The December 31, 2025 date for open-sourcing CANN, the Mind series, and openPangu models sits roughly three months from Huawei Connect. A near-term deadline implies much preparatory work is complete: internal dependencies have likely been removed from code, documentation drafts are being prepared, licensing choices are being finalized, and repository infrastructure is being set up.
Release quality will drive early community response. Open-source projects that arrive with sparse documentation, few examples, missing features, or immature tooling often struggle to attract sustained contributors regardless of the underlying technology. Developer teams evaluating new platforms need clear learning resources, sample workflows that move from “Hello World” to production, and straightforward instructions for reproducing key results. The December publication is a starting point, not an end state.

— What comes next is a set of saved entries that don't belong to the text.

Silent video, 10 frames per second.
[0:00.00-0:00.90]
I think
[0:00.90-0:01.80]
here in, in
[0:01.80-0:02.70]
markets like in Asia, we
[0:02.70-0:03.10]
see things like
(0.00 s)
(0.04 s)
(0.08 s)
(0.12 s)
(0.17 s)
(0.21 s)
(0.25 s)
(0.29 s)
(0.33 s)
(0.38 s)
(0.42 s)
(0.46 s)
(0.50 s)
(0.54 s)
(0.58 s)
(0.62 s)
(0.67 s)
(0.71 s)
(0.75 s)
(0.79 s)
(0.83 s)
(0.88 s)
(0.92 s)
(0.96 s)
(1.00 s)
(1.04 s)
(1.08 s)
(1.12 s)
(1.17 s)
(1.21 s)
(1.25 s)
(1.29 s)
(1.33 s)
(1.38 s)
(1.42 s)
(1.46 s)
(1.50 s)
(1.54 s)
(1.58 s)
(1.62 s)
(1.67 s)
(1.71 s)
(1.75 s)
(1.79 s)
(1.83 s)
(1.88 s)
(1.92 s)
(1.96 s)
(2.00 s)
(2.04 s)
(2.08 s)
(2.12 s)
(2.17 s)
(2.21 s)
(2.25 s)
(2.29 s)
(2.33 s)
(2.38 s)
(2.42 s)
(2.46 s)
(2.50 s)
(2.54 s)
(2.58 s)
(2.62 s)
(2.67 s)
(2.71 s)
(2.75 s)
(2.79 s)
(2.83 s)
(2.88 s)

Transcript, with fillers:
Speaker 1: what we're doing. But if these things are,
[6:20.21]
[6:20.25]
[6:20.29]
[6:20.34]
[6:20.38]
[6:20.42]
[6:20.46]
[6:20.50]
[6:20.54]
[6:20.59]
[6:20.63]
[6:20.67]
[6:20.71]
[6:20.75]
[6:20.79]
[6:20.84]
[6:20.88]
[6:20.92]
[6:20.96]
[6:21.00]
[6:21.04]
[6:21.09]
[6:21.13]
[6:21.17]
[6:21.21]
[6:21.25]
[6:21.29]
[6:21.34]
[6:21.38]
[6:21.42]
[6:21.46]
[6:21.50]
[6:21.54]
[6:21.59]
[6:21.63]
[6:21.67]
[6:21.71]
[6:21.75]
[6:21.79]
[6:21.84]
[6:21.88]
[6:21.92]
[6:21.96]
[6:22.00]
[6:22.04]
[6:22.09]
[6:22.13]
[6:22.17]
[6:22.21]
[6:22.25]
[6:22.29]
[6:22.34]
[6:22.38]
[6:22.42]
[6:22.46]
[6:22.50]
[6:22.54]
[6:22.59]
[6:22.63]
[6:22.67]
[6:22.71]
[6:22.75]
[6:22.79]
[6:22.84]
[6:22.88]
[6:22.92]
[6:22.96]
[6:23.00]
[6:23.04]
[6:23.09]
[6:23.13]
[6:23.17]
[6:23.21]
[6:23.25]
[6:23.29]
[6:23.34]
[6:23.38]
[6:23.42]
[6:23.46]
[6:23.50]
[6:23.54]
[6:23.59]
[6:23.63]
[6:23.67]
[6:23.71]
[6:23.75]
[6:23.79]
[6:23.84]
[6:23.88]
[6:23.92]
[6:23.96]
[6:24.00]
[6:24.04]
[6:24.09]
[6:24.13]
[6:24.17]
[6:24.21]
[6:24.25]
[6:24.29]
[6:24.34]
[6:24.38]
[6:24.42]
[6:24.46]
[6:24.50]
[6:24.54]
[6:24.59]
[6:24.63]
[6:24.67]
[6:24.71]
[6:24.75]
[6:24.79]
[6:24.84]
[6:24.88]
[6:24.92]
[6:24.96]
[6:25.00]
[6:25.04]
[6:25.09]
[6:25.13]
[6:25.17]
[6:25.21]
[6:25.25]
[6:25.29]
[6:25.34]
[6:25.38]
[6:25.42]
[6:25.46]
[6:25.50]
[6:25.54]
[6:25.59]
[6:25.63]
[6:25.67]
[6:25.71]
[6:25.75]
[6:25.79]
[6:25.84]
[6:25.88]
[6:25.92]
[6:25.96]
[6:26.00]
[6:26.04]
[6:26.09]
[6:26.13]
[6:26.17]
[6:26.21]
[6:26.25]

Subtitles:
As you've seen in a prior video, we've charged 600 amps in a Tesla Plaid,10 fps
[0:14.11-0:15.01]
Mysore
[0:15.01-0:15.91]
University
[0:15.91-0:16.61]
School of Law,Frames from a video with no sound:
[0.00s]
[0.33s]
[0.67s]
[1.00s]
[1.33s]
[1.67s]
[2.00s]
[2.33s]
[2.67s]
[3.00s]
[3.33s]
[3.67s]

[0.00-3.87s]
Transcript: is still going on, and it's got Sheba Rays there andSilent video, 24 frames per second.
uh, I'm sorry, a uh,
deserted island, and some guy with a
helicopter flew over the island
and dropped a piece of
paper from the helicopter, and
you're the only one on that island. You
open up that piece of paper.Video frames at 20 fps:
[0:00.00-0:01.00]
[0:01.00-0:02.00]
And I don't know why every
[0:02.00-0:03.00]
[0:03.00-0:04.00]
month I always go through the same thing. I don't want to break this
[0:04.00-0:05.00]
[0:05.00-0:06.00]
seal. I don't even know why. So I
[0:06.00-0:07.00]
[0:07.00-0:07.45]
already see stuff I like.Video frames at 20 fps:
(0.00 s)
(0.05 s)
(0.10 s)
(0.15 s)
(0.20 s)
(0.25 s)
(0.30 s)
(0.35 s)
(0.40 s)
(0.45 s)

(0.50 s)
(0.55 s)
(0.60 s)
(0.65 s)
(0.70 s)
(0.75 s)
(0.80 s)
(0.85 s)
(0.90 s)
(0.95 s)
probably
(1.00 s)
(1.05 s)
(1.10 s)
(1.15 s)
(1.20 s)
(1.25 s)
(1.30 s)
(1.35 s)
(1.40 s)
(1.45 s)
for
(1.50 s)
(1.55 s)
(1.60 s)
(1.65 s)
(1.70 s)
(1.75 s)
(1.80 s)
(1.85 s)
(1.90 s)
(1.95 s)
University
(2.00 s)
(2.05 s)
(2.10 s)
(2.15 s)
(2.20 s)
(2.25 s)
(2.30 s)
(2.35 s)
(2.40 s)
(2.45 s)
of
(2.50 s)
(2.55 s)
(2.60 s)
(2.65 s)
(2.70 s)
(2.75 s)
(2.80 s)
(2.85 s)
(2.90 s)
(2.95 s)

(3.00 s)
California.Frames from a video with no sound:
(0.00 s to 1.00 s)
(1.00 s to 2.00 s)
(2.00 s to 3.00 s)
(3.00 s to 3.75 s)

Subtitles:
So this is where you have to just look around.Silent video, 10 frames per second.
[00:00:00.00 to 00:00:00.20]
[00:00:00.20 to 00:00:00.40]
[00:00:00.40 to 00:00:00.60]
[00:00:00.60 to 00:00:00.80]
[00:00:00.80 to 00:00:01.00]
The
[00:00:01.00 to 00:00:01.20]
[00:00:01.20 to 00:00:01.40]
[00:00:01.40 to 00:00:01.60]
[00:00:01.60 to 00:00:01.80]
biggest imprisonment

Long-term project health depends on ongoing investment beyond the initial code drop. Community management, triaging issues, reviewing and merging pull requests, keeping documentation current, and coordinating a roadmap all require dedicated resources. Whether Huawei commits to multi-year community support and stable maintainer processes will help determine if the repositories grow into active ecosystems or remain public but lightly maintained codebases.
Several crucial items remain unresolved. License choice will shape how companies can use, extend, and redistribute the released software. Permissive licenses such as Apache 2.0 or MIT allow commercial use and proprietary derivatives with few constraints. Copyleft options like GPL require derivative works to be open, which affects certain commercial development models. Huawei has not stated which licenses it will adopt for the December releases.
Governance is another open question. Will the projects sit under an independent foundation? Will Huawei grant commit rights to external maintainers? How will the community influence feature priorities and roadmaps? What process will govern accepting external contributions? These points often decide whether a codebase attracts a broad contributor base or remains primarily vendor-controlled despite public access.
For organizations weighing investment in Huawei’s open-source AI platform, the next three months are a window for preparation and internal evaluation. Teams can assess whether Ascend hardware matches workload profiles, plan integration testing, and align staff training so they can act quickly once code and documentation appear.
The December 31 release should deliver concrete materials for hands-on review: repositories to inspect, documentation to read, examples to run, and toolchains to exercise. The weeks after publication will reveal external response — whether third-party developers file issues, submit fixes, and begin building the ecosystem artifacts that make platforms more useful.
By mid-2026, usage patterns and contributor activity should indicate whether Huawei’s open-source strategy has fostered an active community around Ascend infrastructure or whether the initiative mostly grows under Huawei’s direct control. For developers, the roughly six-month period from December 2025 through mid-2026 will serve as an evaluation window to decide whether to invest significant engineering time and resources in the platform.